* _What the task asks_
Look through the listing below for the line with "[0:00.00-0:01.00]" and the line with "Verbatim transcript: and". Copy both, along with every line between them, exactly and with no pictures.

· · · · ·

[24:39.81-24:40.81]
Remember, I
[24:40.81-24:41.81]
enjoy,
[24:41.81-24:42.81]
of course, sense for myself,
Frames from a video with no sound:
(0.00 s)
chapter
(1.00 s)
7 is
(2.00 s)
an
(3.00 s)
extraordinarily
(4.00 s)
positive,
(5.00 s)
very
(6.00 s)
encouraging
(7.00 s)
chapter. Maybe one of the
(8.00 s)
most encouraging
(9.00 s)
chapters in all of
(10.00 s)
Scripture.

· · · · ·

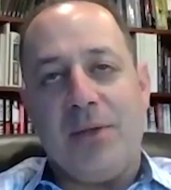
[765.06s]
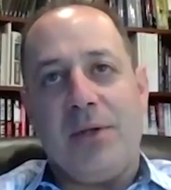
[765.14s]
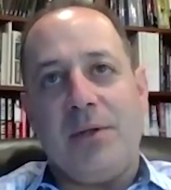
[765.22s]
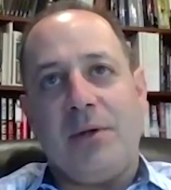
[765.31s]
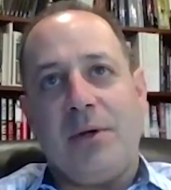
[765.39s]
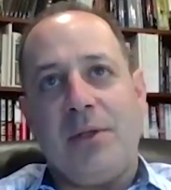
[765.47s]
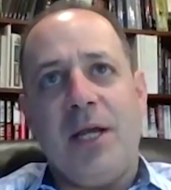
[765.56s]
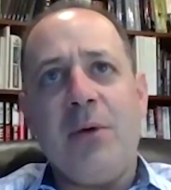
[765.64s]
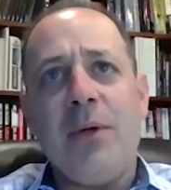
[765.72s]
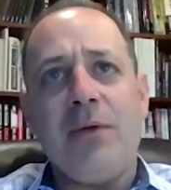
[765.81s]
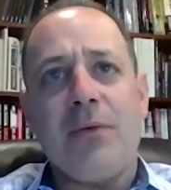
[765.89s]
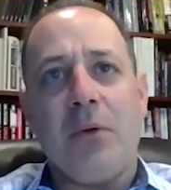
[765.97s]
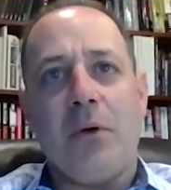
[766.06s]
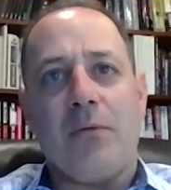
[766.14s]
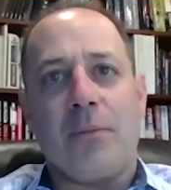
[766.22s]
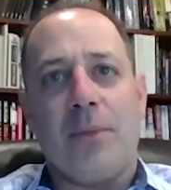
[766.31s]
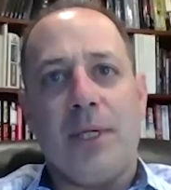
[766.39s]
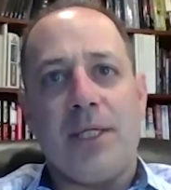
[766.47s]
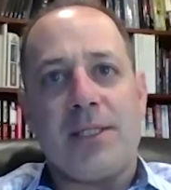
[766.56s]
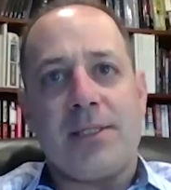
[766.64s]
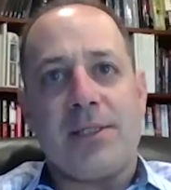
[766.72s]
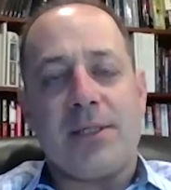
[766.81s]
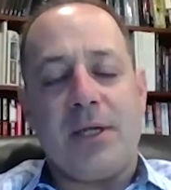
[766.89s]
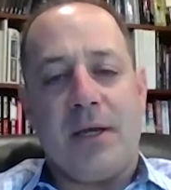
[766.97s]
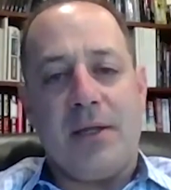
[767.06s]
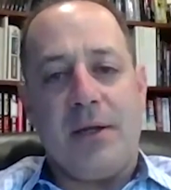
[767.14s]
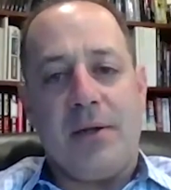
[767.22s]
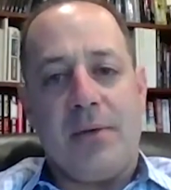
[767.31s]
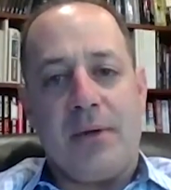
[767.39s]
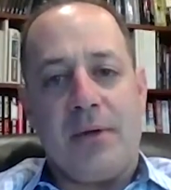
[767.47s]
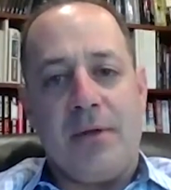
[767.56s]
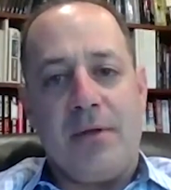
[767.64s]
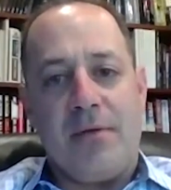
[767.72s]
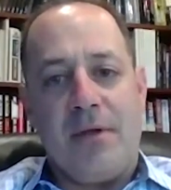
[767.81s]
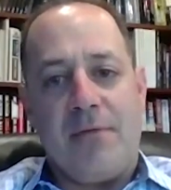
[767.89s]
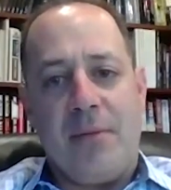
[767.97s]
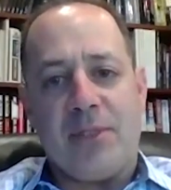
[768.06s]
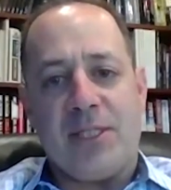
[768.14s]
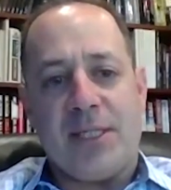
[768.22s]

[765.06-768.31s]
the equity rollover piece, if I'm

· · · · ·

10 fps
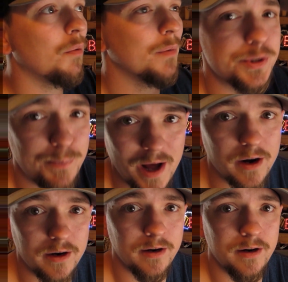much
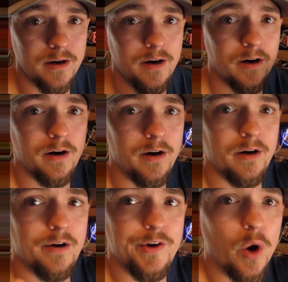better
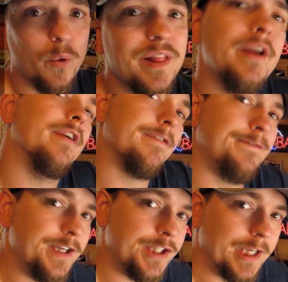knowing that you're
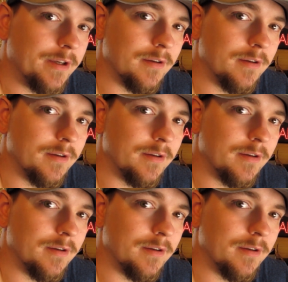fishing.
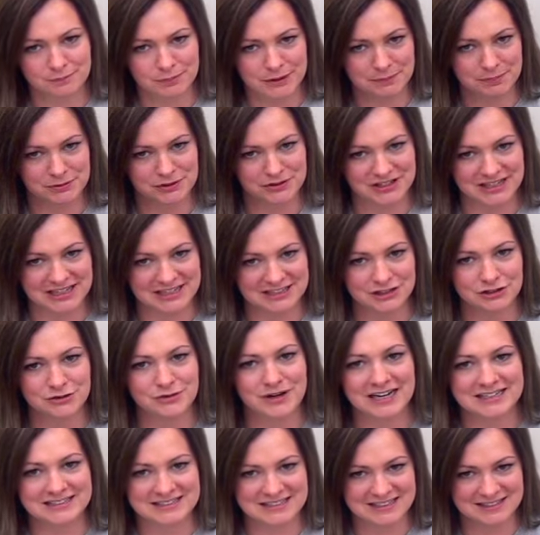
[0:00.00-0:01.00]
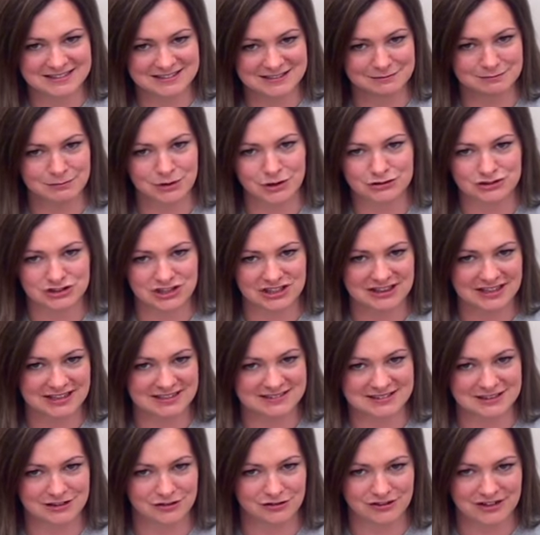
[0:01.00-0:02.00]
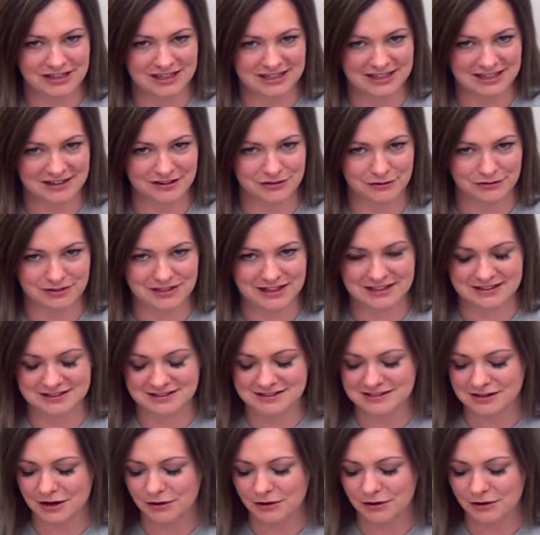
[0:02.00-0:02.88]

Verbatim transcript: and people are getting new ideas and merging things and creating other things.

· · · · ·

* _Exercise solution_
[0:00.00-0:01.00]
[0:01.00-0:02.00]
[0:02.00-0:02.88]

Verbatim transcript: and people are getting new ideas and merging things and creating other things.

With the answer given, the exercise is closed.